%%

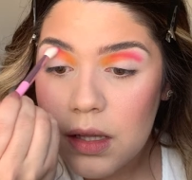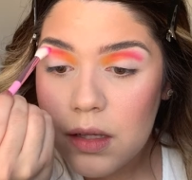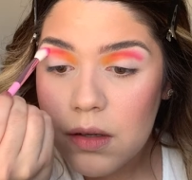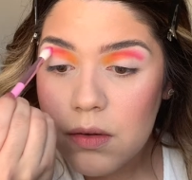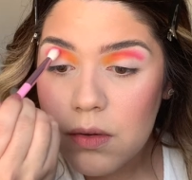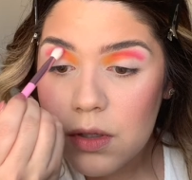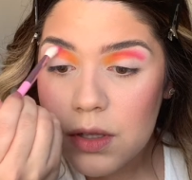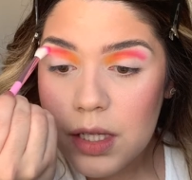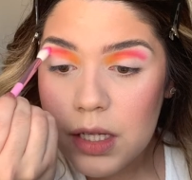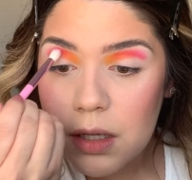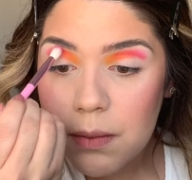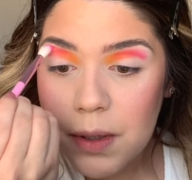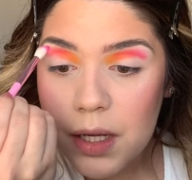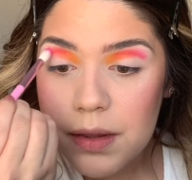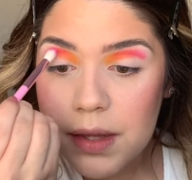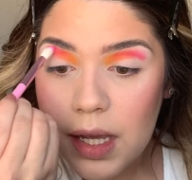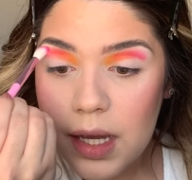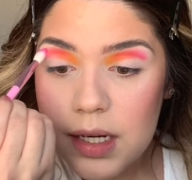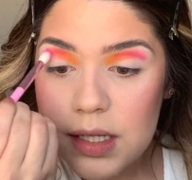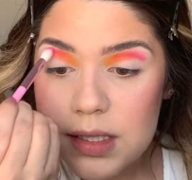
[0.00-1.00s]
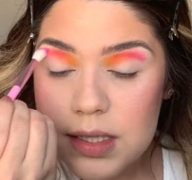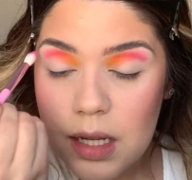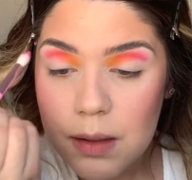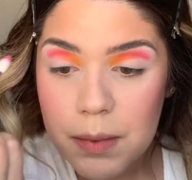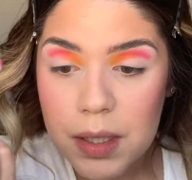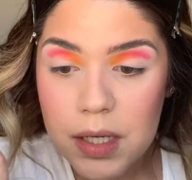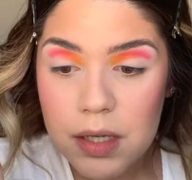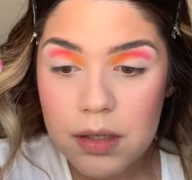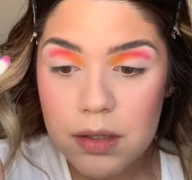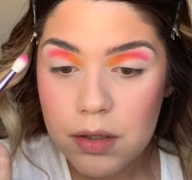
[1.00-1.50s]
The cool thing about that is, I
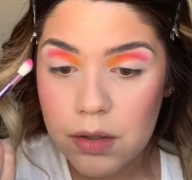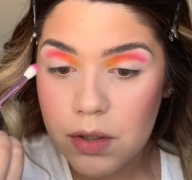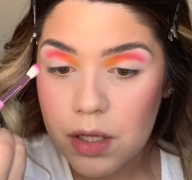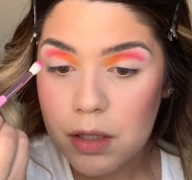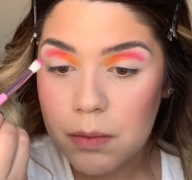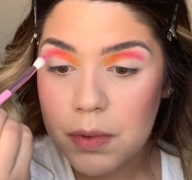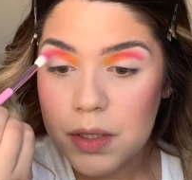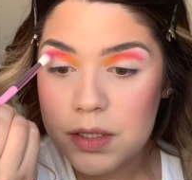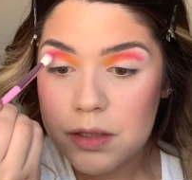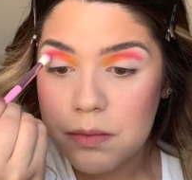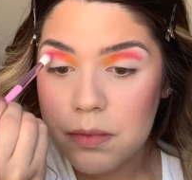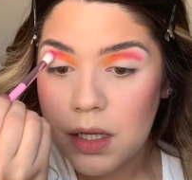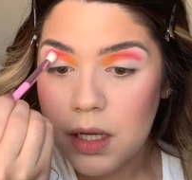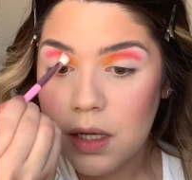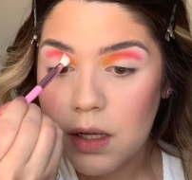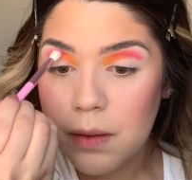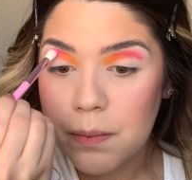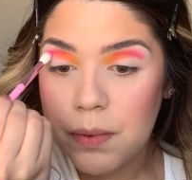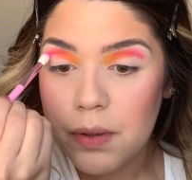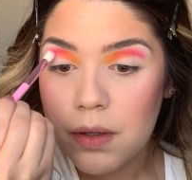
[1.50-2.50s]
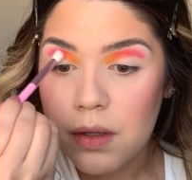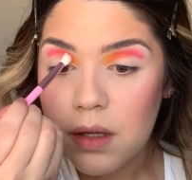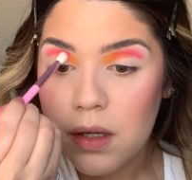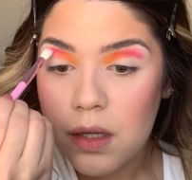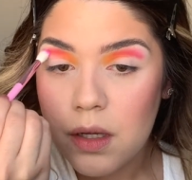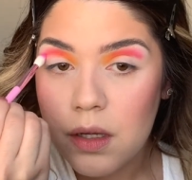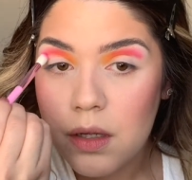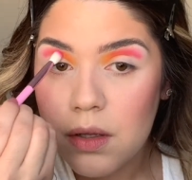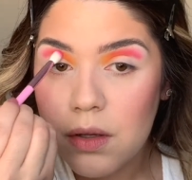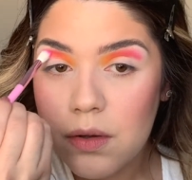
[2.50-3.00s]
mean, you can build them up,
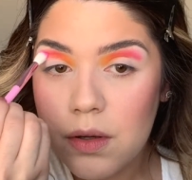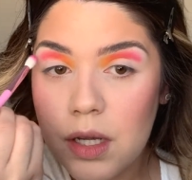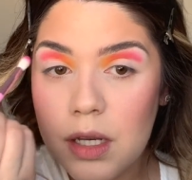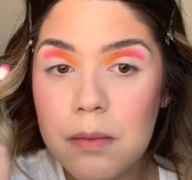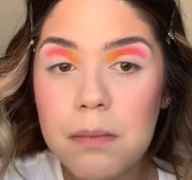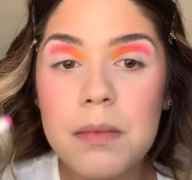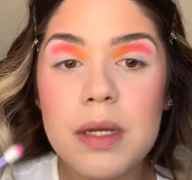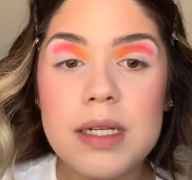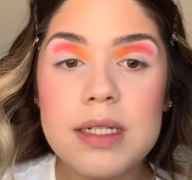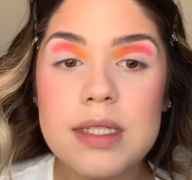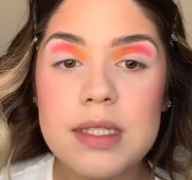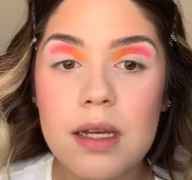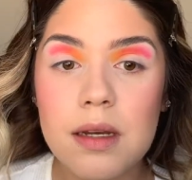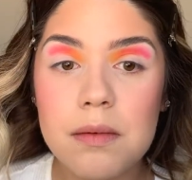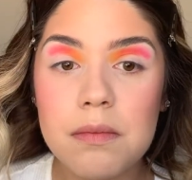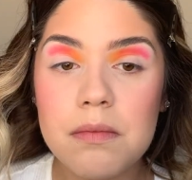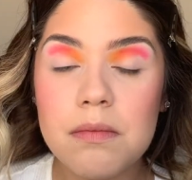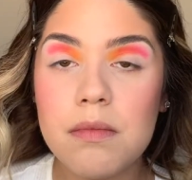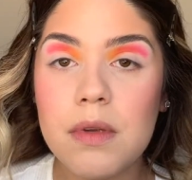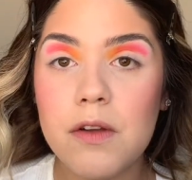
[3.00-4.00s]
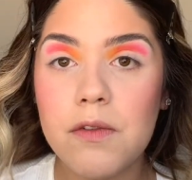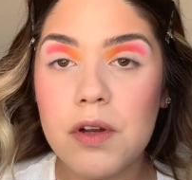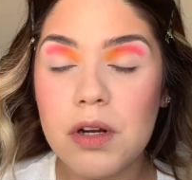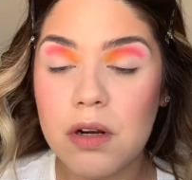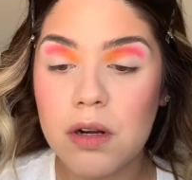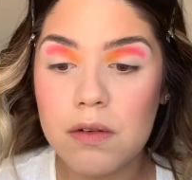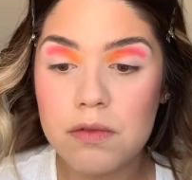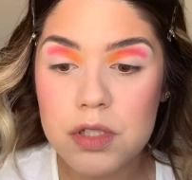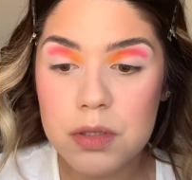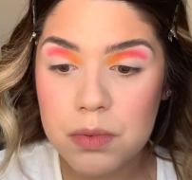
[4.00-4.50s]
you can mix them if you're
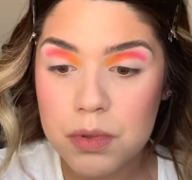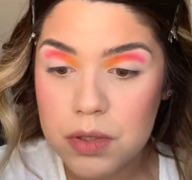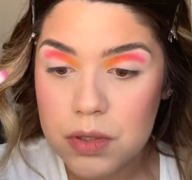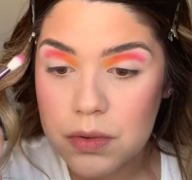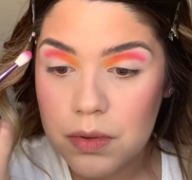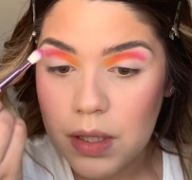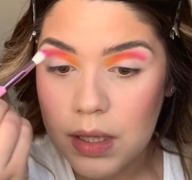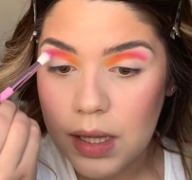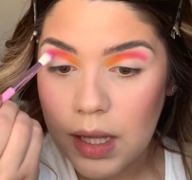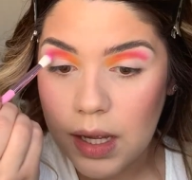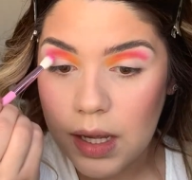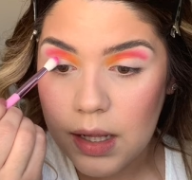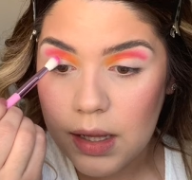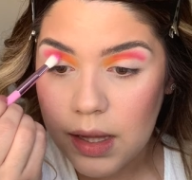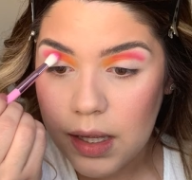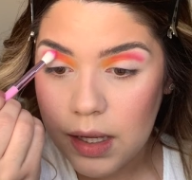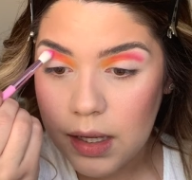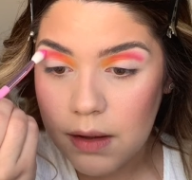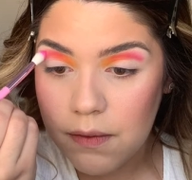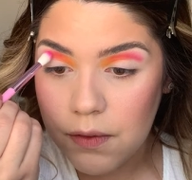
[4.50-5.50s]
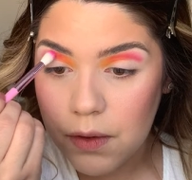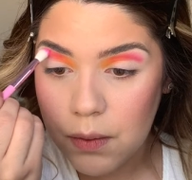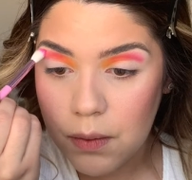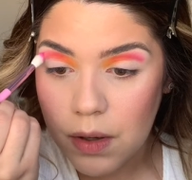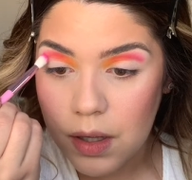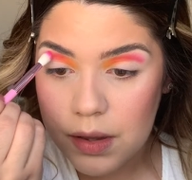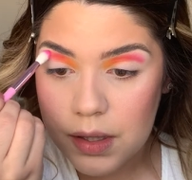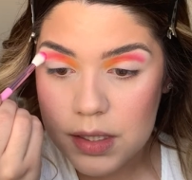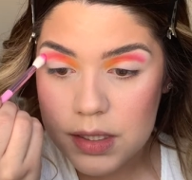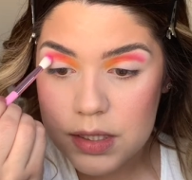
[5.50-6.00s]
comfortable doing that. Like if you
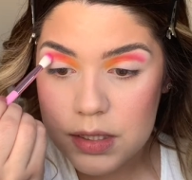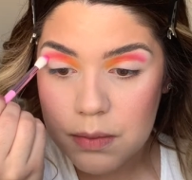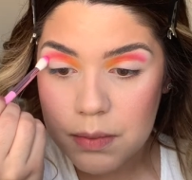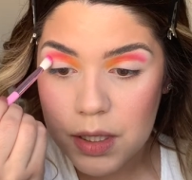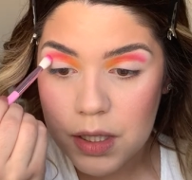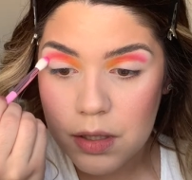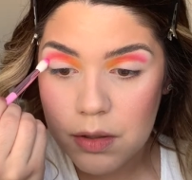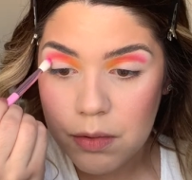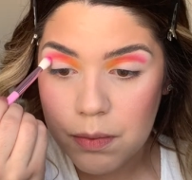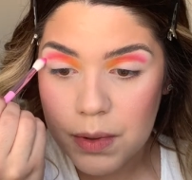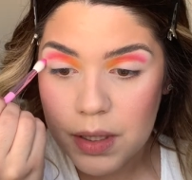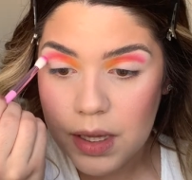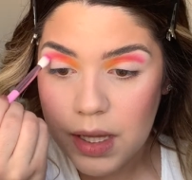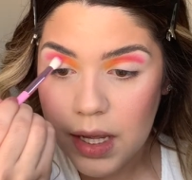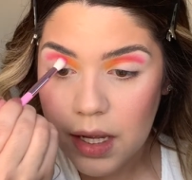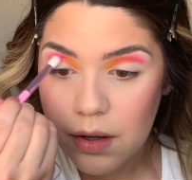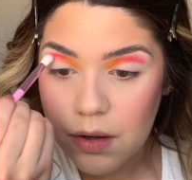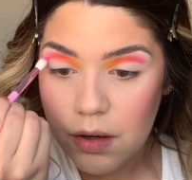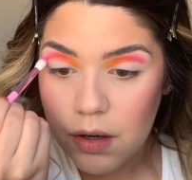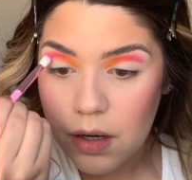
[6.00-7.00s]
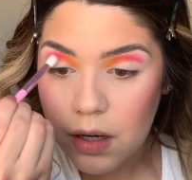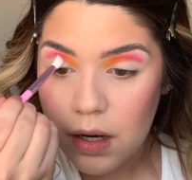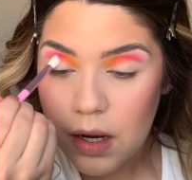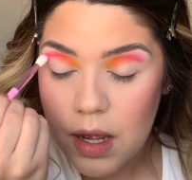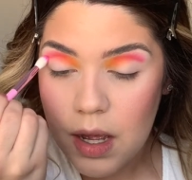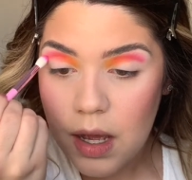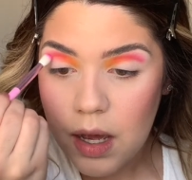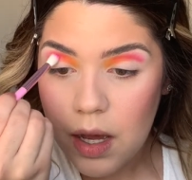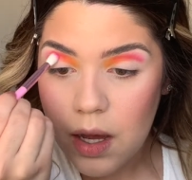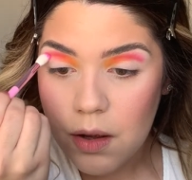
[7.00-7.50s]
want this to be a little bit lighter,
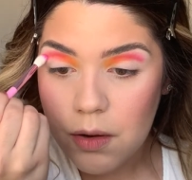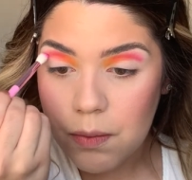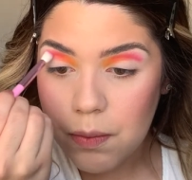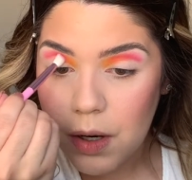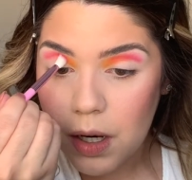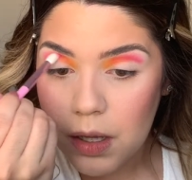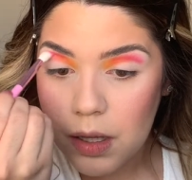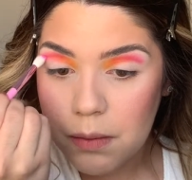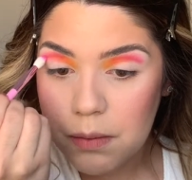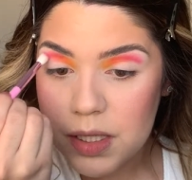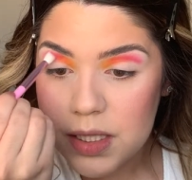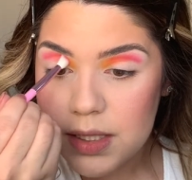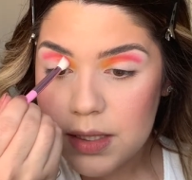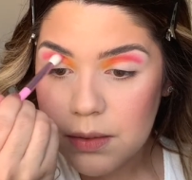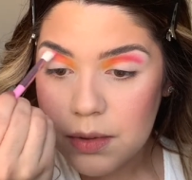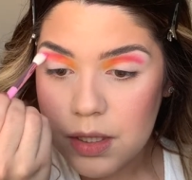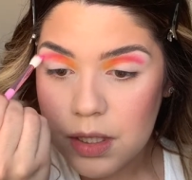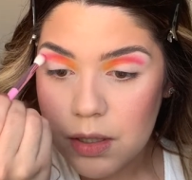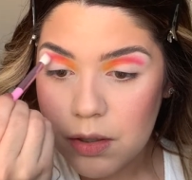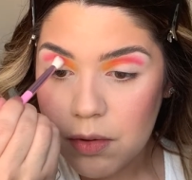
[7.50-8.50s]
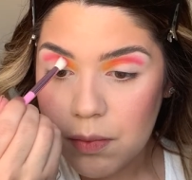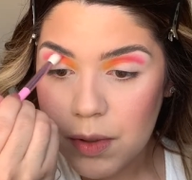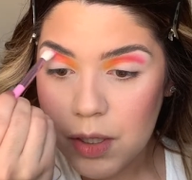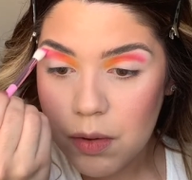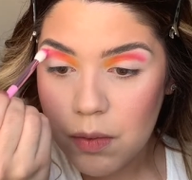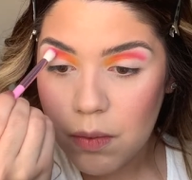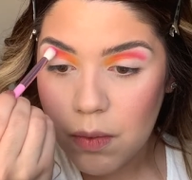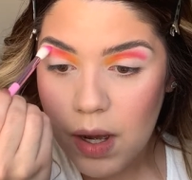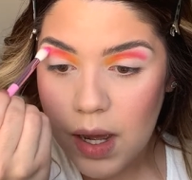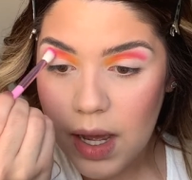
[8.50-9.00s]
I would probably mix it with a little bit
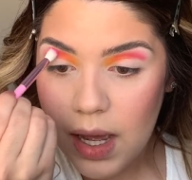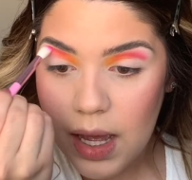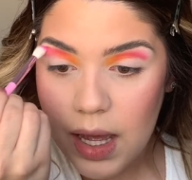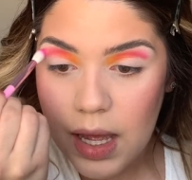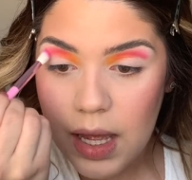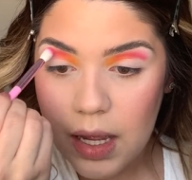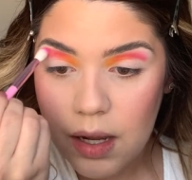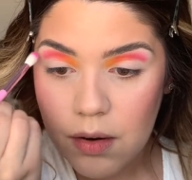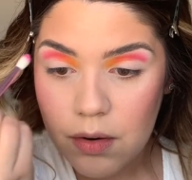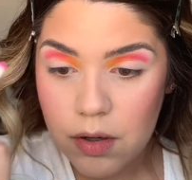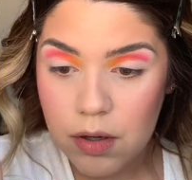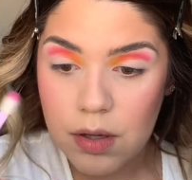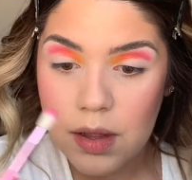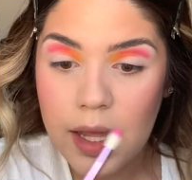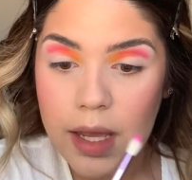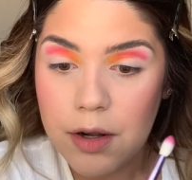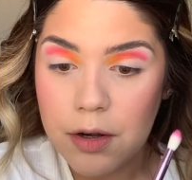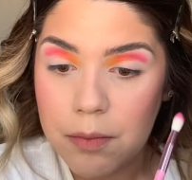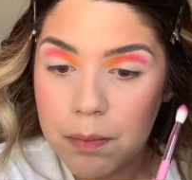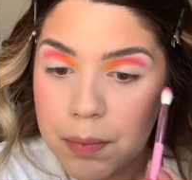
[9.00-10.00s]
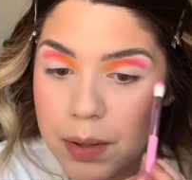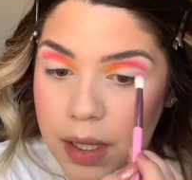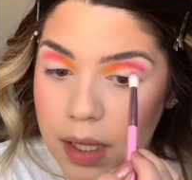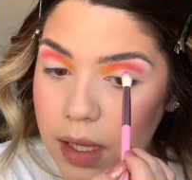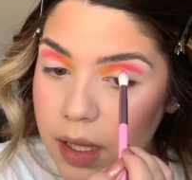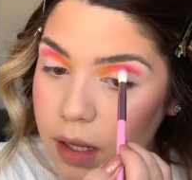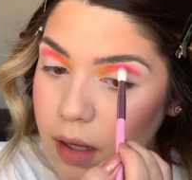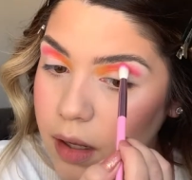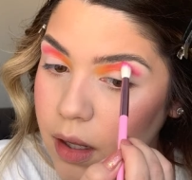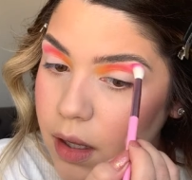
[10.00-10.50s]
of white or a lighter
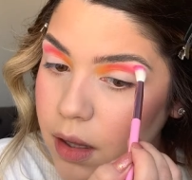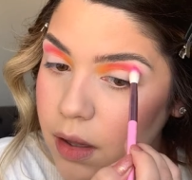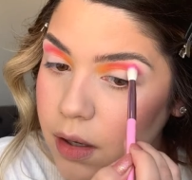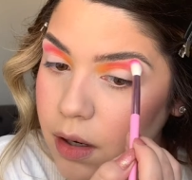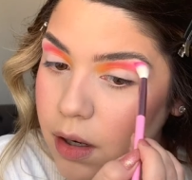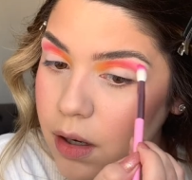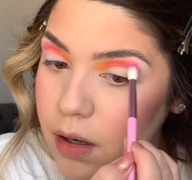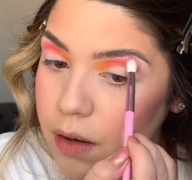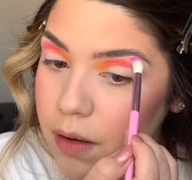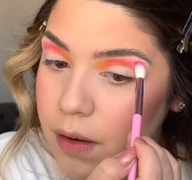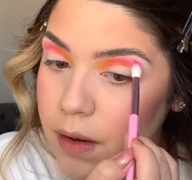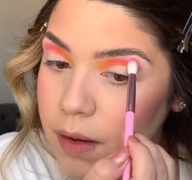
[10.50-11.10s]
pink color.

%%

◆ **Exercise**
With the images omitted, return the full material exactly.

◆ **Answer space**
[0.00-1.00s]
[1.00-1.50s]
The cool thing about that is, I
[1.50-2.50s]
[2.50-3.00s]
mean, you can build them up,
[3.00-4.00s]
[4.00-4.50s]
you can mix them if you're
[4.50-5.50s]
[5.50-6.00s]
comfortable doing that. Like if you
[6.00-7.00s]
[7.00-7.50s]
want this to be a little bit lighter,
[7.50-8.50s]
[8.50-9.00s]
I would probably mix it with a little bit
[9.00-10.00s]
[10.00-10.50s]
of white or a lighter
[10.50-11.10s]
pink color.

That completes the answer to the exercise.